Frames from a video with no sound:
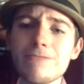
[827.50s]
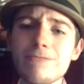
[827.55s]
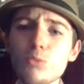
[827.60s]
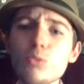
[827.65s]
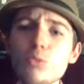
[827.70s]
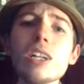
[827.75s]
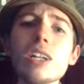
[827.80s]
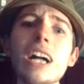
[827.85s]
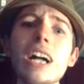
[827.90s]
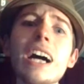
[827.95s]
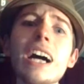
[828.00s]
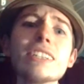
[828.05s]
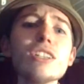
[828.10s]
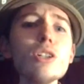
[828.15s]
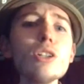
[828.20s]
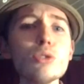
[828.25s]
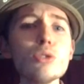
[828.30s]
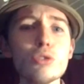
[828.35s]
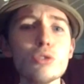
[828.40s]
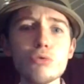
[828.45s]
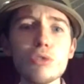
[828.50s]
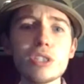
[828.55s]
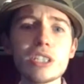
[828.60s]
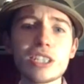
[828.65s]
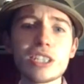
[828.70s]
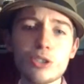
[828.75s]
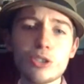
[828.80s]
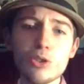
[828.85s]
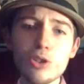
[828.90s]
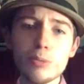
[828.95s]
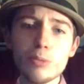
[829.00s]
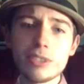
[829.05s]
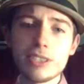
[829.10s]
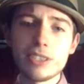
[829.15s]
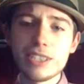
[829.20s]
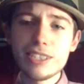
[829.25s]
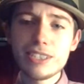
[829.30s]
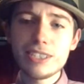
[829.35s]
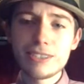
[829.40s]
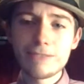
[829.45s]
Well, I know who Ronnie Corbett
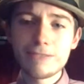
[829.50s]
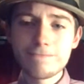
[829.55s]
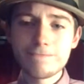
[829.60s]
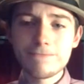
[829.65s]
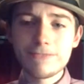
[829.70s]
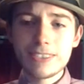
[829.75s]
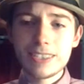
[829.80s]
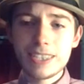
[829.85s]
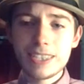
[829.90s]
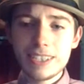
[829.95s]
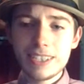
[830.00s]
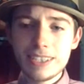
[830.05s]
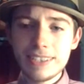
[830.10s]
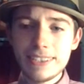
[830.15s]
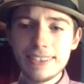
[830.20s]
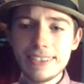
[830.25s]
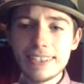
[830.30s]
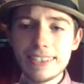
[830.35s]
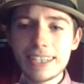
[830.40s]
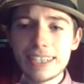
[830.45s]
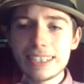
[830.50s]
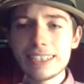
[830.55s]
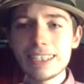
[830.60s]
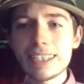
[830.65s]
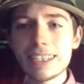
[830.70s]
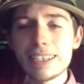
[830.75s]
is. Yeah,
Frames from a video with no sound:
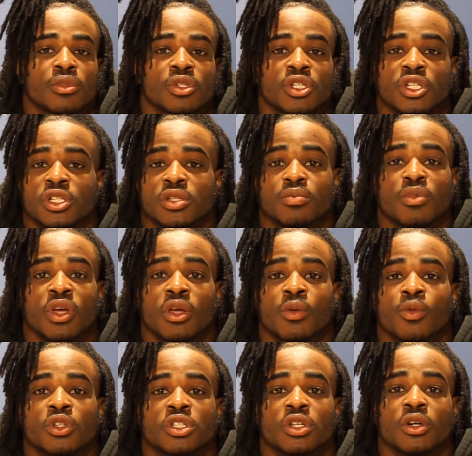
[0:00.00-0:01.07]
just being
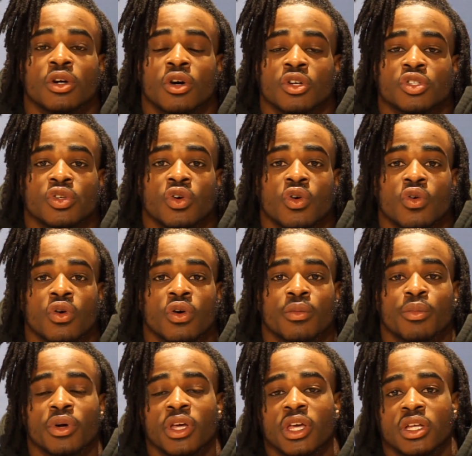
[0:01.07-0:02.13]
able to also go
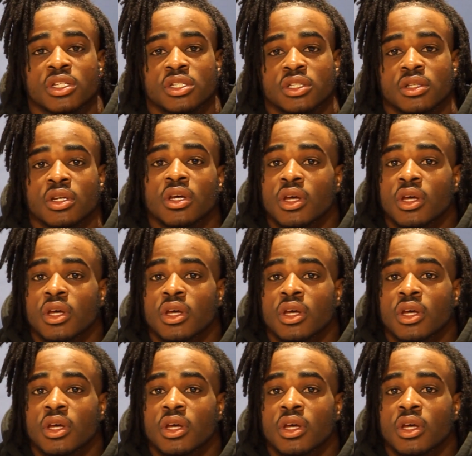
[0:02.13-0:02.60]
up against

TASK DETAILS
Send back every line above exactly, skipping all pictures.

REPLY
Frames from a video with no sound:
[827.50s]
[827.55s]
[827.60s]
[827.65s]
[827.70s]
[827.75s]
[827.80s]
[827.85s]
[827.90s]
[827.95s]
[828.00s]
[828.05s]
[828.10s]
[828.15s]
[828.20s]
[828.25s]
[828.30s]
[828.35s]
[828.40s]
[828.45s]
[828.50s]
[828.55s]
[828.60s]
[828.65s]
[828.70s]
[828.75s]
[828.80s]
[828.85s]
[828.90s]
[828.95s]
[829.00s]
[829.05s]
[829.10s]
[829.15s]
[829.20s]
[829.25s]
[829.30s]
[829.35s]
[829.40s]
[829.45s]
Well, I know who Ronnie Corbett
[829.50s]
[829.55s]
[829.60s]
[829.65s]
[829.70s]
[829.75s]
[829.80s]
[829.85s]
[829.90s]
[829.95s]
[830.00s]
[830.05s]
[830.10s]
[830.15s]
[830.20s]
[830.25s]
[830.30s]
[830.35s]
[830.40s]
[830.45s]
[830.50s]
[830.55s]
[830.60s]
[830.65s]
[830.70s]
[830.75s]
is. Yeah,
Frames from a video with no sound:
[0:00.00-0:01.07]
just being
[0:01.07-0:02.13]
able to also go
[0:02.13-0:02.60]
up against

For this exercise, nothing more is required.